You could drive a NPN transistor or opto-coupler from the Pic that acts as a door on port A pin.

No signal from Pic, no signal to pin.

Robert

HenrikOlsson
- 24th September 2014, 06:18
Hi,
When the powersupply is turned off and you're feeding 5V into the PIC pin current flows into the pin, "up" thru the internal protection diode and into the Vdd rail basically powering up the PIC:

7454

/Henrik.

ardhuru
- 24th September 2014, 06:36
I've seen circuits where this is done deliberately, with power being supplied thru' an i/o pin, rather than Vdd.

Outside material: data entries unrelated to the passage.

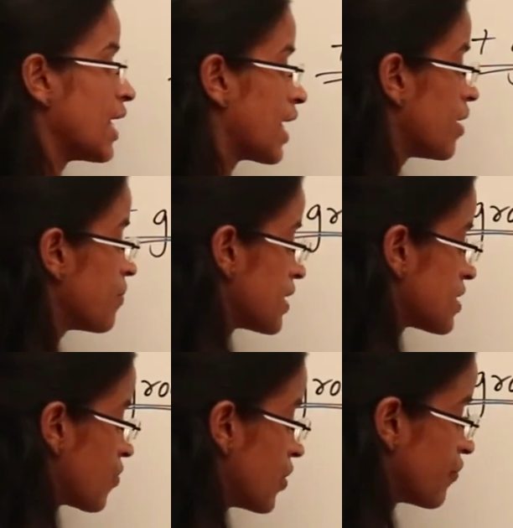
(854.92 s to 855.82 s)
Income
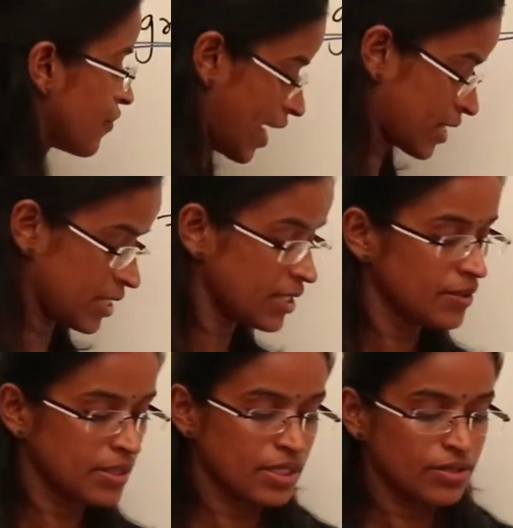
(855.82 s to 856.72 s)
is one factor
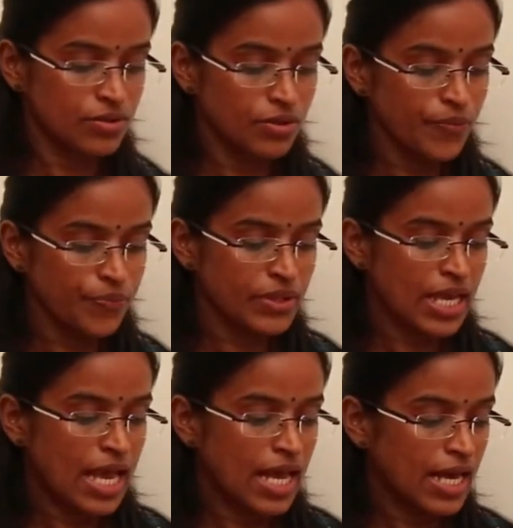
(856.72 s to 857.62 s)
though.
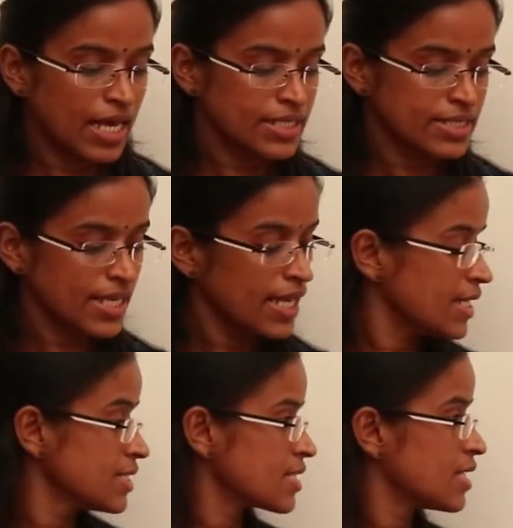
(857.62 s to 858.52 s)
And C
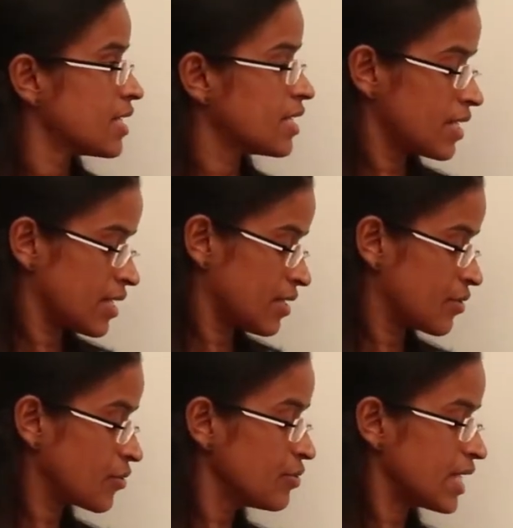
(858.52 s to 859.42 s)
is
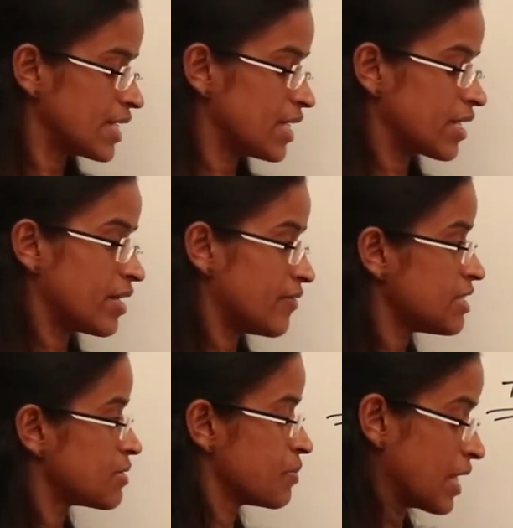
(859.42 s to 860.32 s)
true, that it
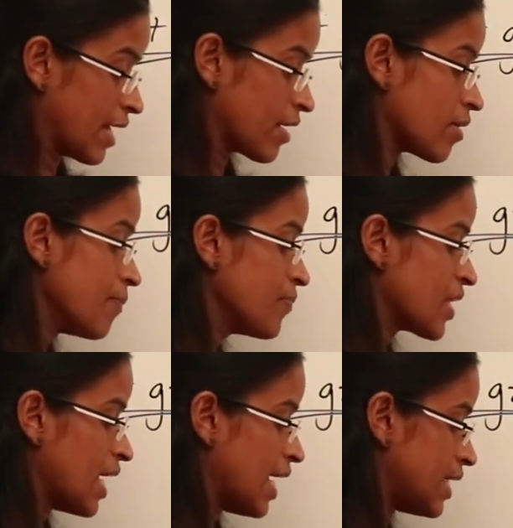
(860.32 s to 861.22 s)
covers
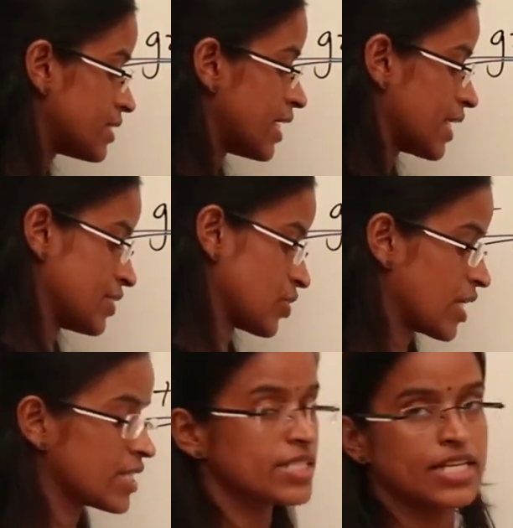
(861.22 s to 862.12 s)
income, health, and
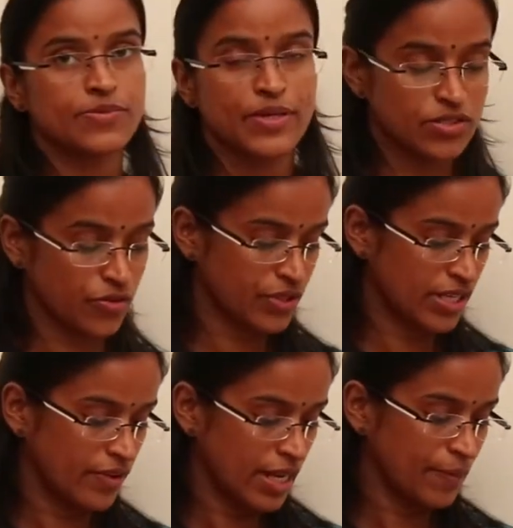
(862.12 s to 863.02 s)
education aspects of
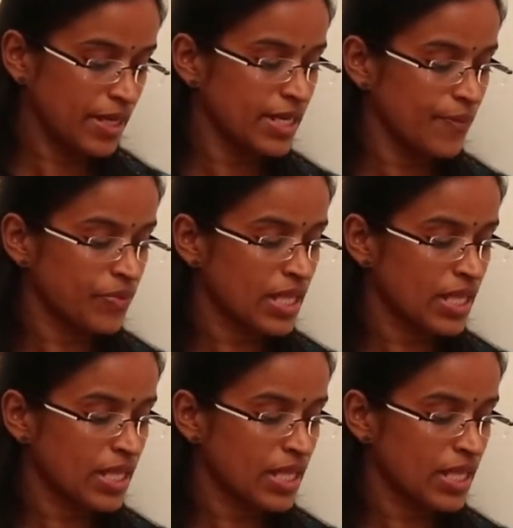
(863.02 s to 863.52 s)
the development.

Any idea what the advantage is? Lower power consumption?

HenrikOlsson
- 24th September 2014, 07:17
Hi,
I don't see any advantage with that, only problems. The 16F877 datasheet specifies a maximum clamp current of +/-20mA. If your circuit pulls more than that you're in trouble.
Ie, you have a couple of LEDs on the output of the PIC, each pulling 10mA. You're then powering up the PIC by backfeeding current into Vdd thru a I/O pin, the PIC powers up, start running the program, turns on 4 LEDs. Current comsumption is now ~40mA and all that needs to go thru the I/O pin and its protection diode which, as the datasheet specifies, is rated for max 20mA.

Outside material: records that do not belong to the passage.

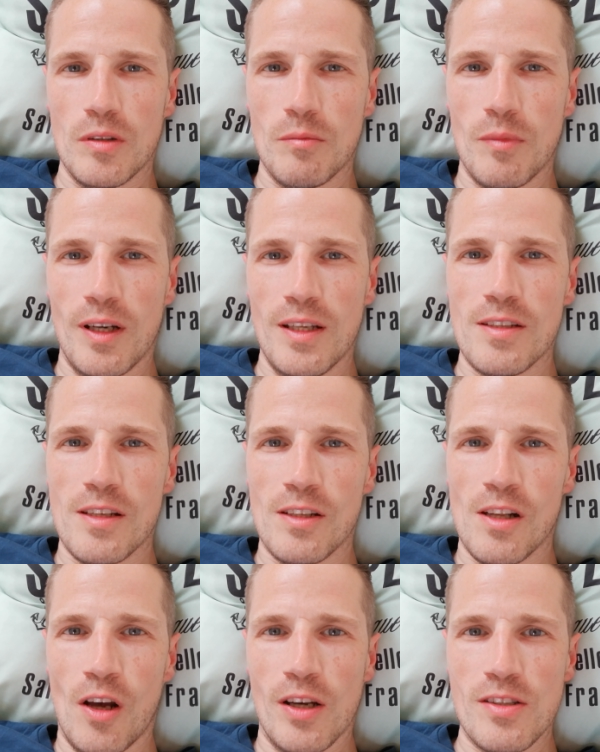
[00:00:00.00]
by eating
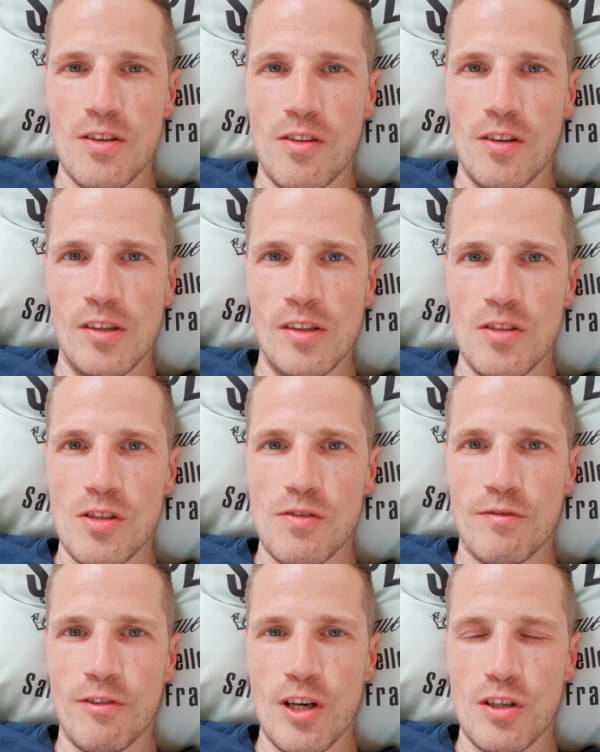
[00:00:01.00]
lighter things,
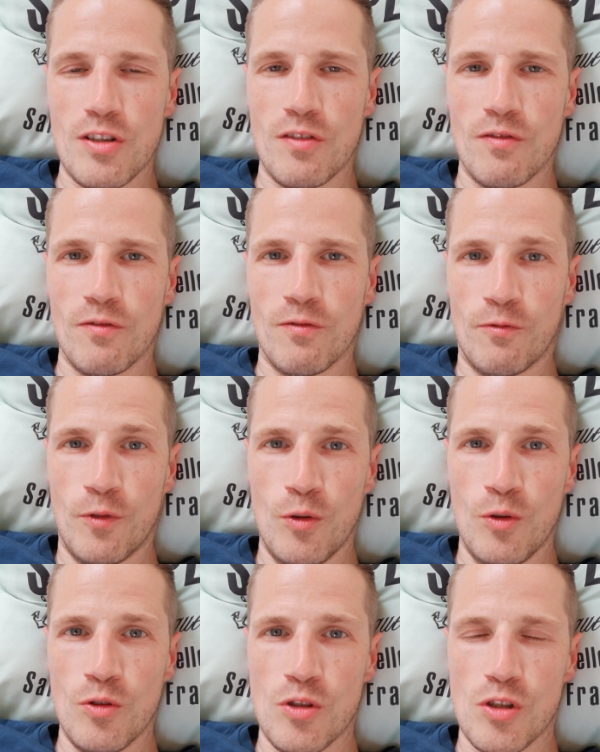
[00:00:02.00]
fresh
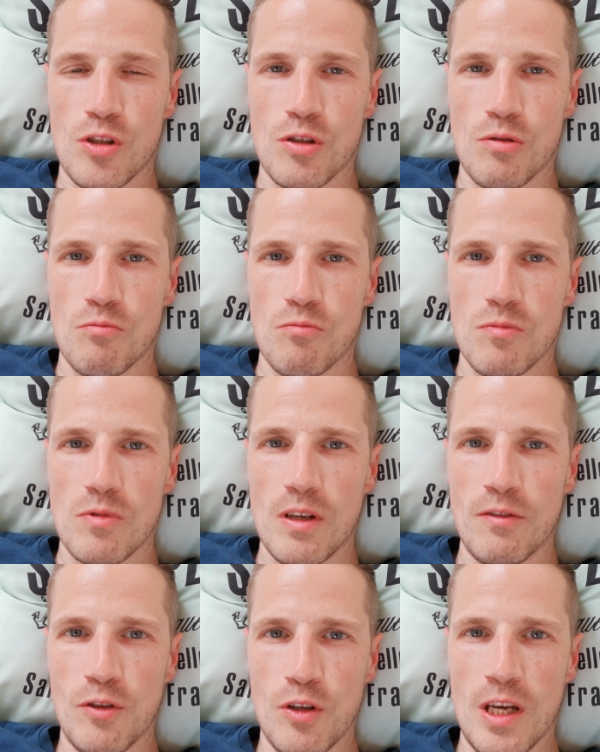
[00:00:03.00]
foods
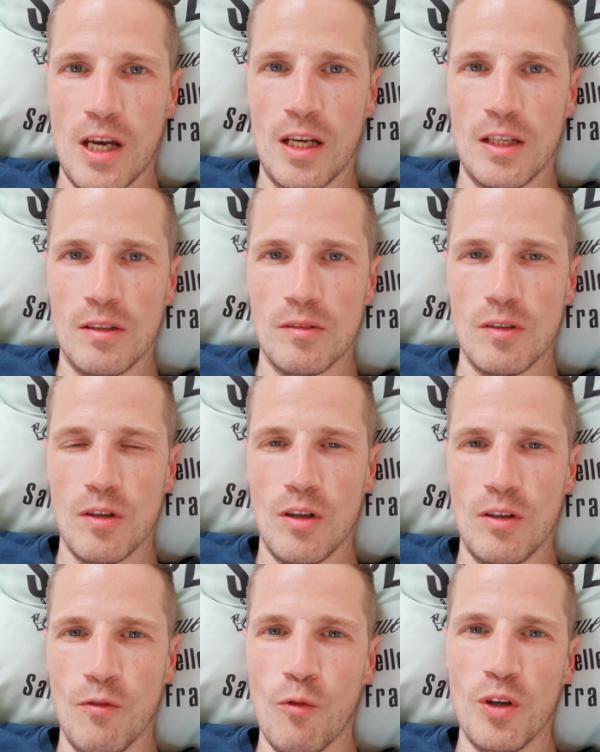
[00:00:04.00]
if you can,
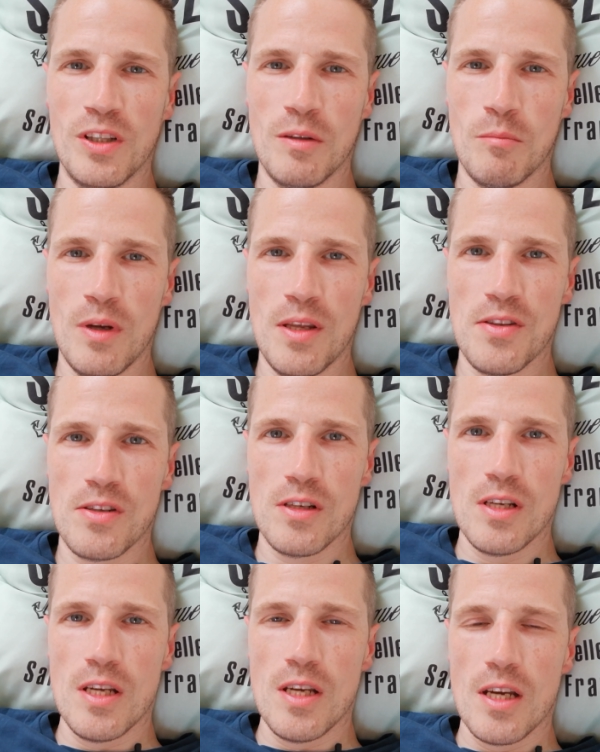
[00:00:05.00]
and avoiding meat.
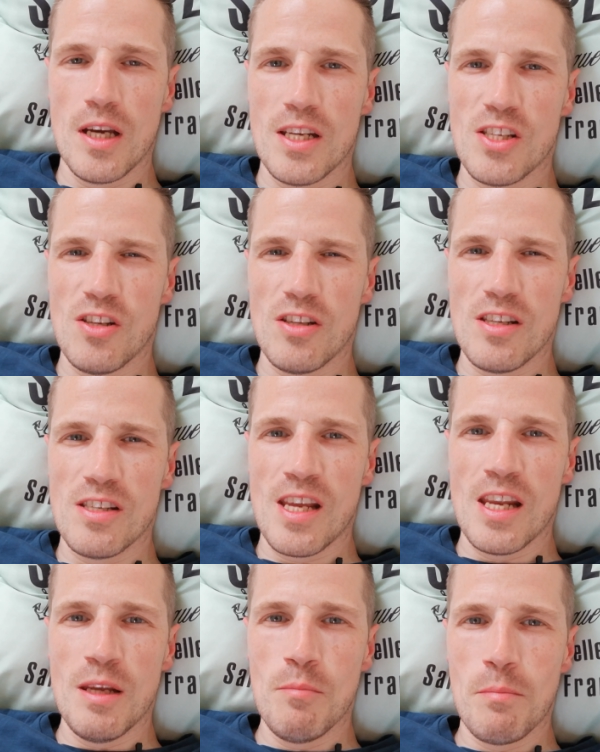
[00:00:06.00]
It's not that there's
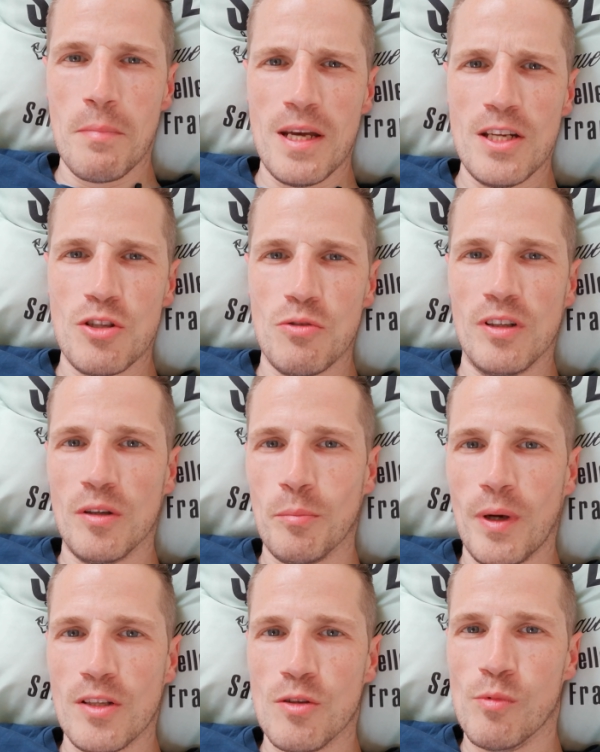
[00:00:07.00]
any major
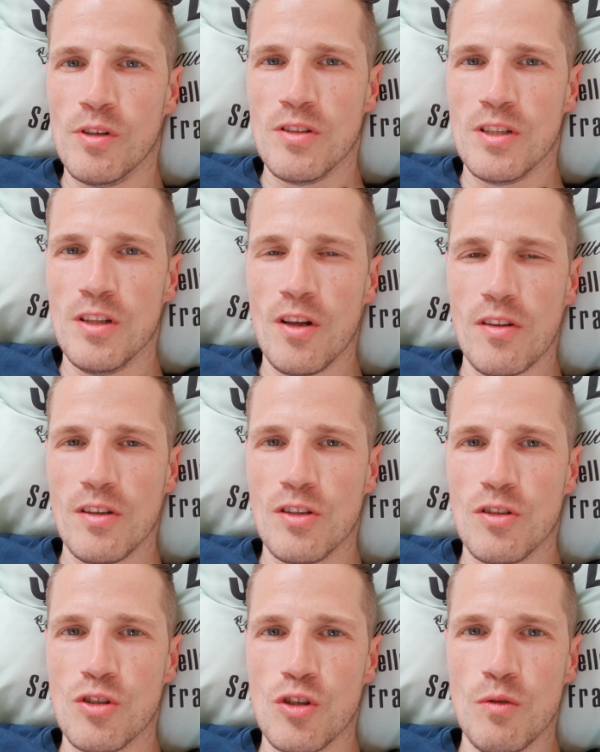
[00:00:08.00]
incompatibility, nothing
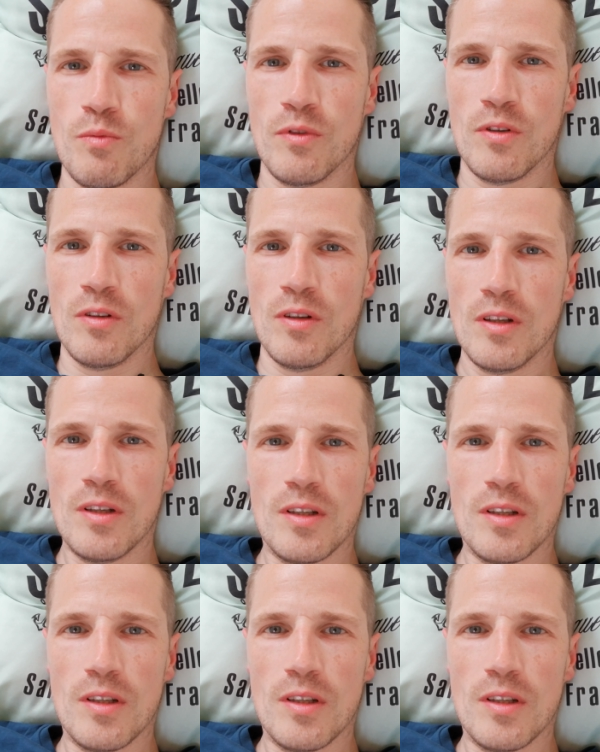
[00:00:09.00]
super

Do you have a link to a schematic where this has been done deliberately, perhaps we could figure out why when we see it.

/Henrik.

ardhuru
- 24th September 2014, 07:46
I wish I could remember!

It was a long time ago, and at that time it was not of much interest to me, so I did not bookmark it.

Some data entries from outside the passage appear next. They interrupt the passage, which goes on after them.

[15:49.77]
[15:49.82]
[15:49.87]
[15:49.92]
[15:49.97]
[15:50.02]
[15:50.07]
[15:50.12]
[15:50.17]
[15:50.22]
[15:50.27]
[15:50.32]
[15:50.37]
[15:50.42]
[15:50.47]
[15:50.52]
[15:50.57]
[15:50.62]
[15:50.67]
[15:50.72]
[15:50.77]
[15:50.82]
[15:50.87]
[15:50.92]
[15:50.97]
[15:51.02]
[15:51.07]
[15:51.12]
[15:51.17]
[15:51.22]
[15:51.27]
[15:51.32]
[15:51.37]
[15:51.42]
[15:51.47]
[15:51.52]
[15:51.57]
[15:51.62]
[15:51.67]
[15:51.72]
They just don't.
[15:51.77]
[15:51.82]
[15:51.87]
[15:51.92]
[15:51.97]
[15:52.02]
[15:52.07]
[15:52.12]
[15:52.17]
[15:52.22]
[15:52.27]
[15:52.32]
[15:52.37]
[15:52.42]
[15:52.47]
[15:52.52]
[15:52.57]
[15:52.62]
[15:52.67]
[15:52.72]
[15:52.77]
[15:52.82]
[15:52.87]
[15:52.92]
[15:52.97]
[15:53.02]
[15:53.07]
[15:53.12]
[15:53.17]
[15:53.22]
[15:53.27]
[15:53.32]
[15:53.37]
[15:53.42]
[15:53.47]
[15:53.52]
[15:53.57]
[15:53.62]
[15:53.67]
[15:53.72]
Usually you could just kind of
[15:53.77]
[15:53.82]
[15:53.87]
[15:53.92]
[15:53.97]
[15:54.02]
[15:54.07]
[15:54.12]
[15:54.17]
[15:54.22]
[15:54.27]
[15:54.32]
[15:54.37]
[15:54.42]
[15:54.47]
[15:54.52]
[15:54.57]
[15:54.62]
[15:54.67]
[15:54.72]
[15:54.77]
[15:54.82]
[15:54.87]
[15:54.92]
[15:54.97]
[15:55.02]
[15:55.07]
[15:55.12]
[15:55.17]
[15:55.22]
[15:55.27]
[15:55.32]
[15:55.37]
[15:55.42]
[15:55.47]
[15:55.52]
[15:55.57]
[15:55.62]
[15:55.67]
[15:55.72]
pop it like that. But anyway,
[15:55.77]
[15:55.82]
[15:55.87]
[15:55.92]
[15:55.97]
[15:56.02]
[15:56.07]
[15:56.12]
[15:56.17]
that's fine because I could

Anyway, spent some time googling for that information (without remembering anything about it, like the purpose, chip used and so on), quite unsuccessfully, and then found something not quite in the line of discussion, but interesting all the same.

http://www.t4f.org/projects/open-rfid-tag/the-simplest-possible-rfid-emulator/

As also, another interesting page, not quite connected with the discussion.

http://www.solarink.net/2014/02/a-pic-that-works-with-less-than-one-volt.html

Anand

Jerson
- 24th September 2014, 18:10
Hi Anand

Those links are very nice and interesting. Thanks for sharing them.